• _Work to complete_
Pictures aside, can you reproduce the records word for word?

• _Dataset content_
··········

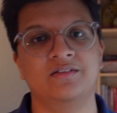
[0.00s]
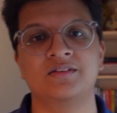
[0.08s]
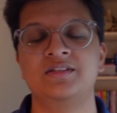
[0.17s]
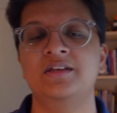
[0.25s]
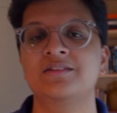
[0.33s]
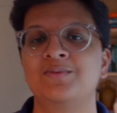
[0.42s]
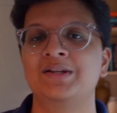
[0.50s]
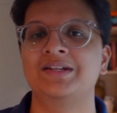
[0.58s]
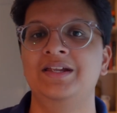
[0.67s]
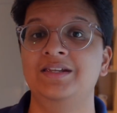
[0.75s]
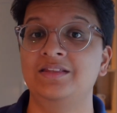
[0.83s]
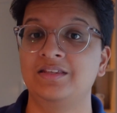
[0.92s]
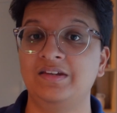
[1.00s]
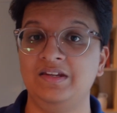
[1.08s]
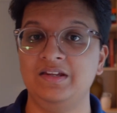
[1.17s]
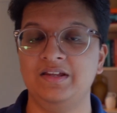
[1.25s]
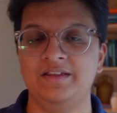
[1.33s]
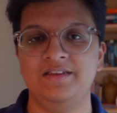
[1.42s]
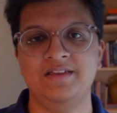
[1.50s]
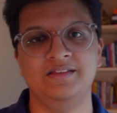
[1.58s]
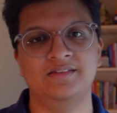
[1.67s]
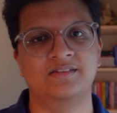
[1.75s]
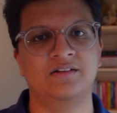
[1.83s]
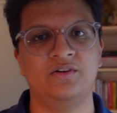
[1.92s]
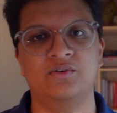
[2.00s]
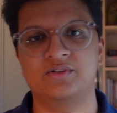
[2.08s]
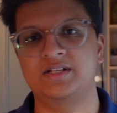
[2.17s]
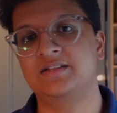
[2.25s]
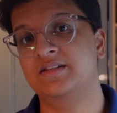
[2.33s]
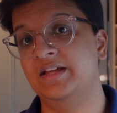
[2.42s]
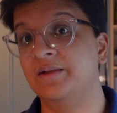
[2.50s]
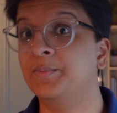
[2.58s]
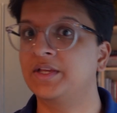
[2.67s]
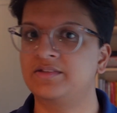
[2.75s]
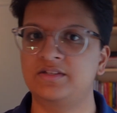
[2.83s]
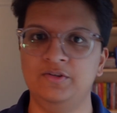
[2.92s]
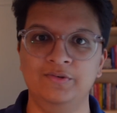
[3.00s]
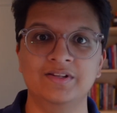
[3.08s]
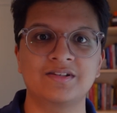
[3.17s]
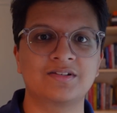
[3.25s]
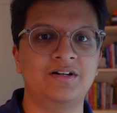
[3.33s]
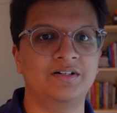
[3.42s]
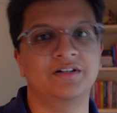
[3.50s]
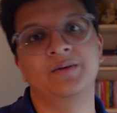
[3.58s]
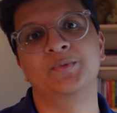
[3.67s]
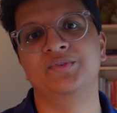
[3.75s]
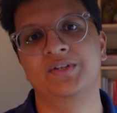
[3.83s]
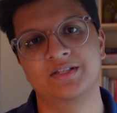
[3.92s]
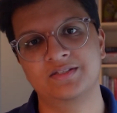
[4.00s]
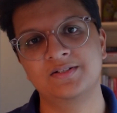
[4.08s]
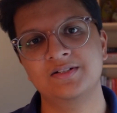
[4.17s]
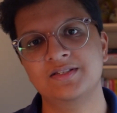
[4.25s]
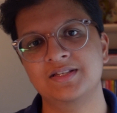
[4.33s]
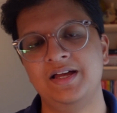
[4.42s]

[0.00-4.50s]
So CS193 is a course that's led by students rather than professors,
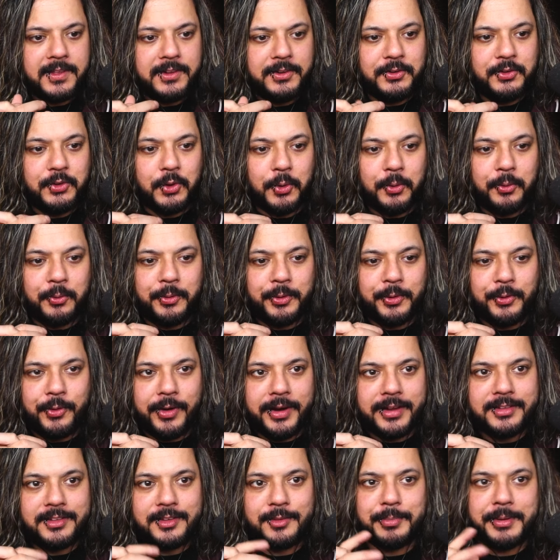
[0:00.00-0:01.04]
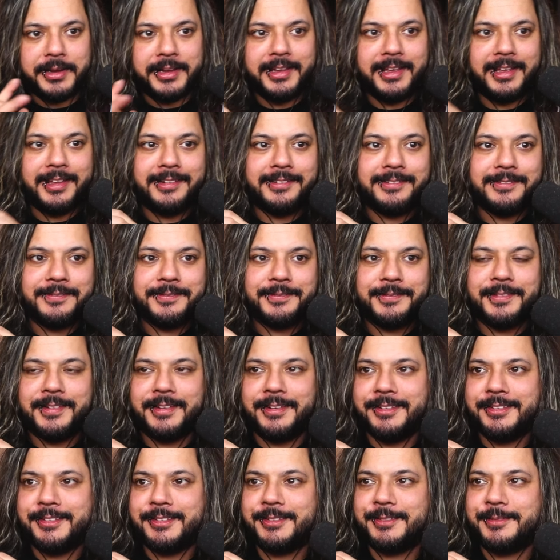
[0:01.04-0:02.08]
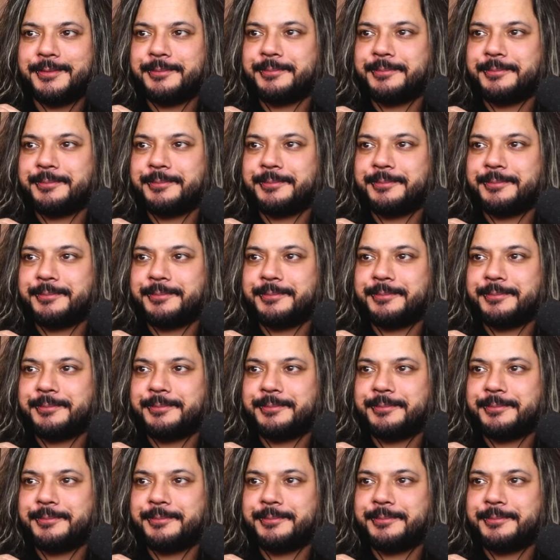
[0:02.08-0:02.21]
Don't regret spaghetti. Nice.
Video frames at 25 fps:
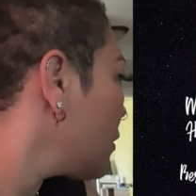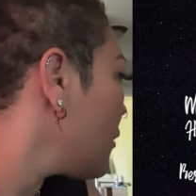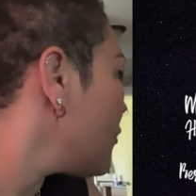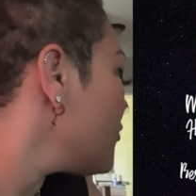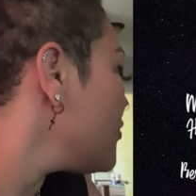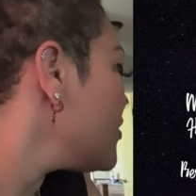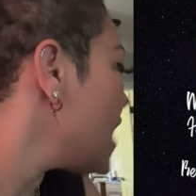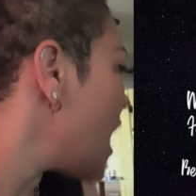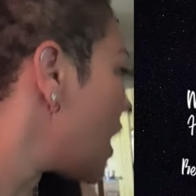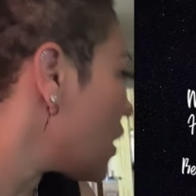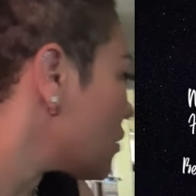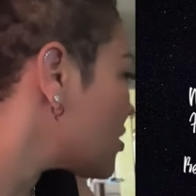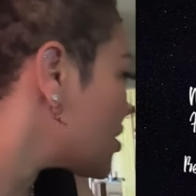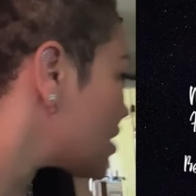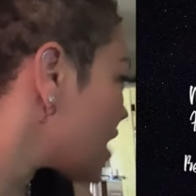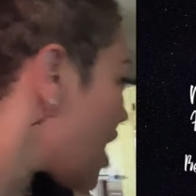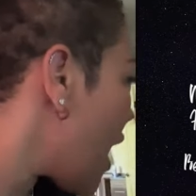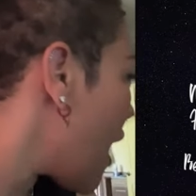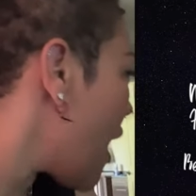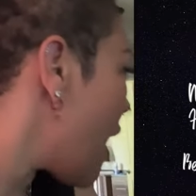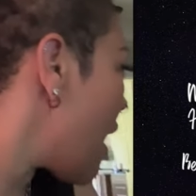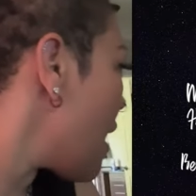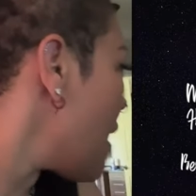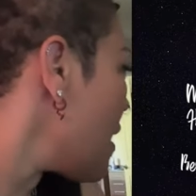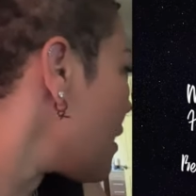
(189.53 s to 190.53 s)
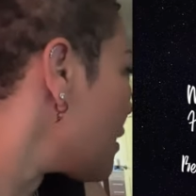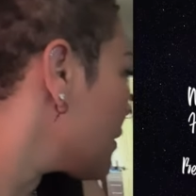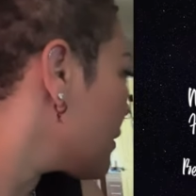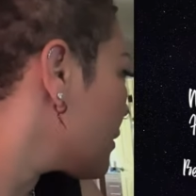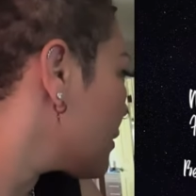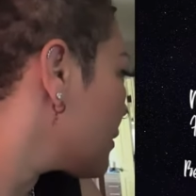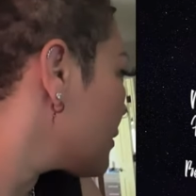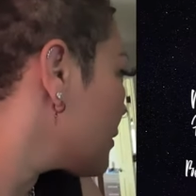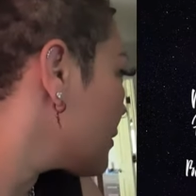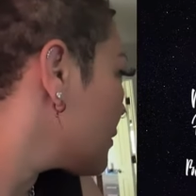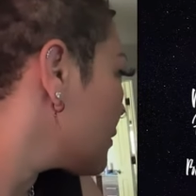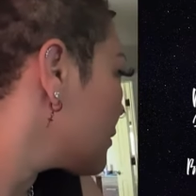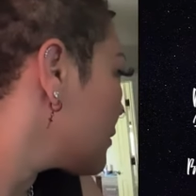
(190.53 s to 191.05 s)
No, sir.
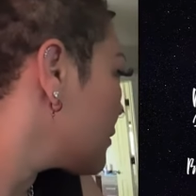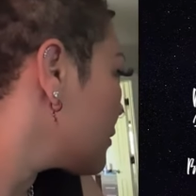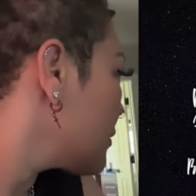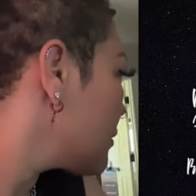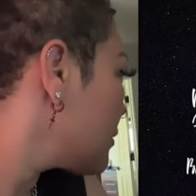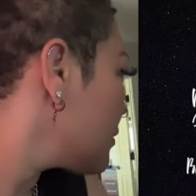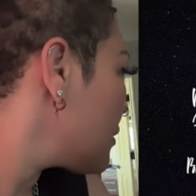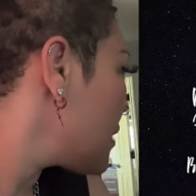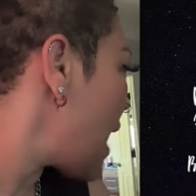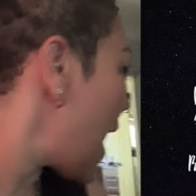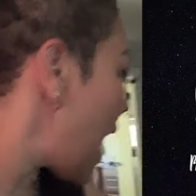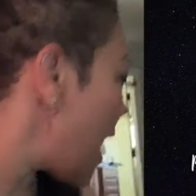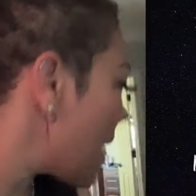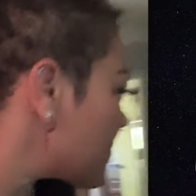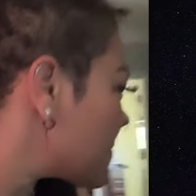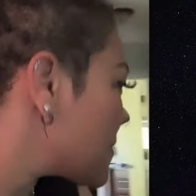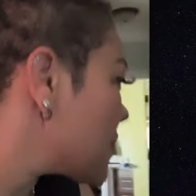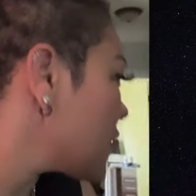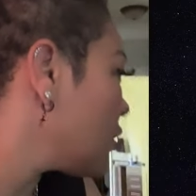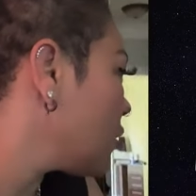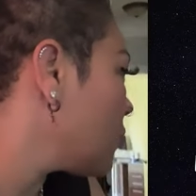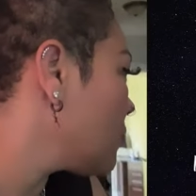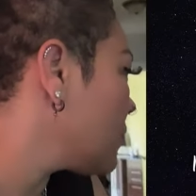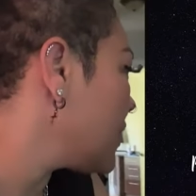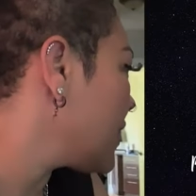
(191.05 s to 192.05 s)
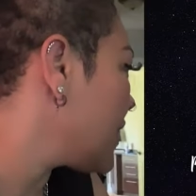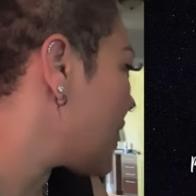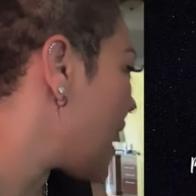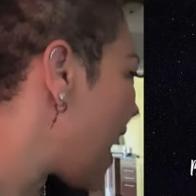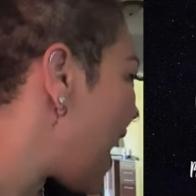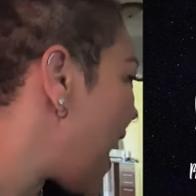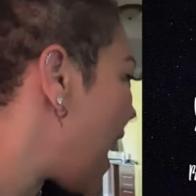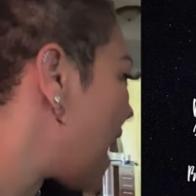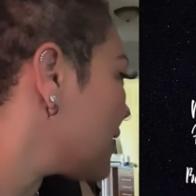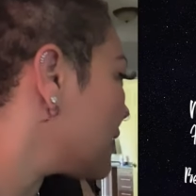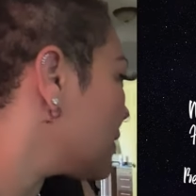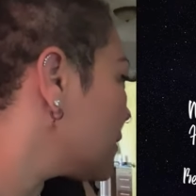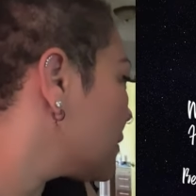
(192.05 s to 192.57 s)
Absolutely not.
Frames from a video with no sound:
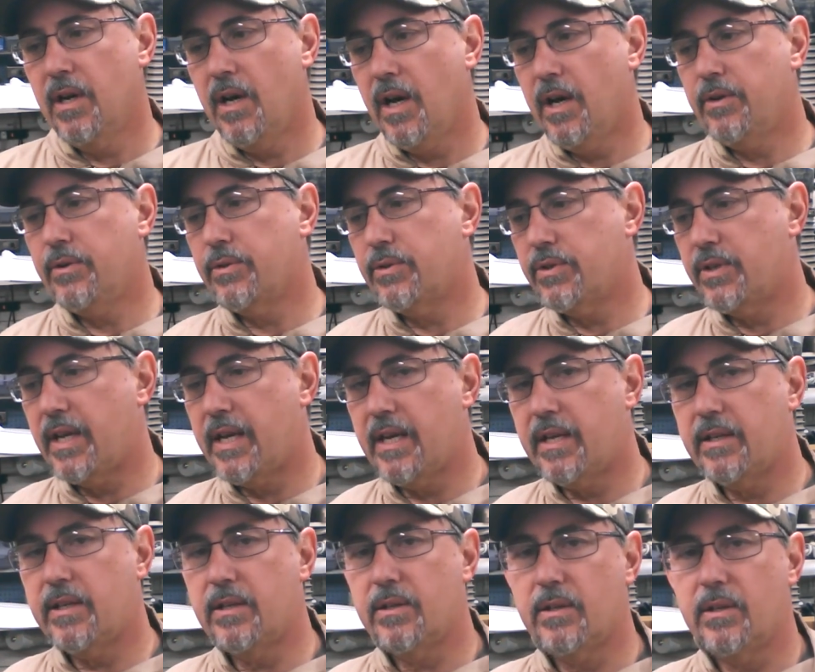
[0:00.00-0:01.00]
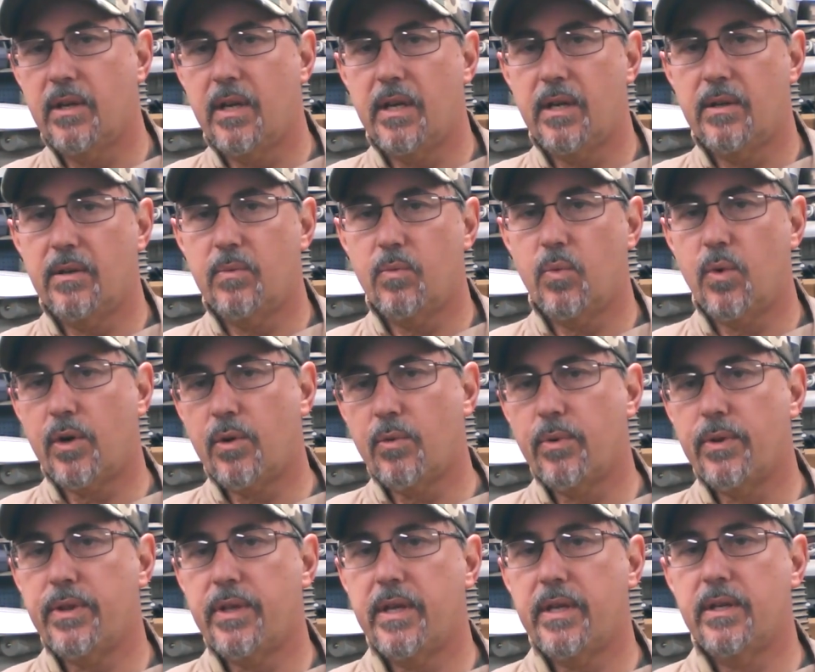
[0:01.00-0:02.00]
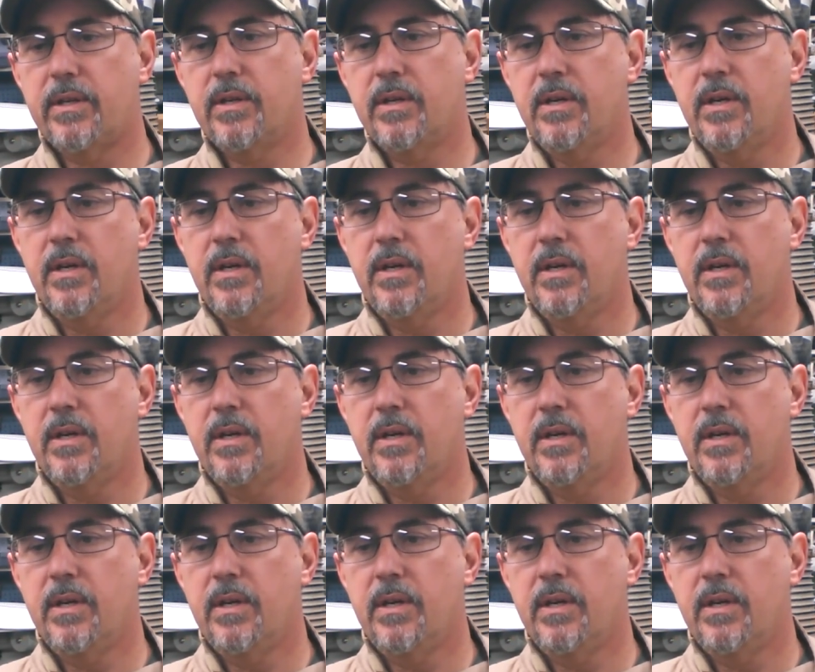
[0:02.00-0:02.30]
understand and, and work within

··········

• _Exercise answer_
[0.00s]
[0.08s]
[0.17s]
[0.25s]
[0.33s]
[0.42s]
[0.50s]
[0.58s]
[0.67s]
[0.75s]
[0.83s]
[0.92s]
[1.00s]
[1.08s]
[1.17s]
[1.25s]
[1.33s]
[1.42s]
[1.50s]
[1.58s]
[1.67s]
[1.75s]
[1.83s]
[1.92s]
[2.00s]
[2.08s]
[2.17s]
[2.25s]
[2.33s]
[2.42s]
[2.50s]
[2.58s]
[2.67s]
[2.75s]
[2.83s]
[2.92s]
[3.00s]
[3.08s]
[3.17s]
[3.25s]
[3.33s]
[3.42s]
[3.50s]
[3.58s]
[3.67s]
[3.75s]
[3.83s]
[3.92s]
[4.00s]
[4.08s]
[4.17s]
[4.25s]
[4.33s]
[4.42s]

[0.00-4.50s]
So CS193 is a course that's led by students rather than professors,
[0:00.00-0:01.04]
[0:01.04-0:02.08]
[0:02.08-0:02.21]
Don't regret spaghetti. Nice.
Video frames at 25 fps:
(189.53 s to 190.53 s)
(190.53 s to 191.05 s)
No, sir.
(191.05 s to 192.05 s)
(192.05 s to 192.57 s)
Absolutely not.
Frames from a video with no sound:
[0:00.00-0:01.00]
[0:01.00-0:02.00]
[0:02.00-0:02.30]
understand and, and work within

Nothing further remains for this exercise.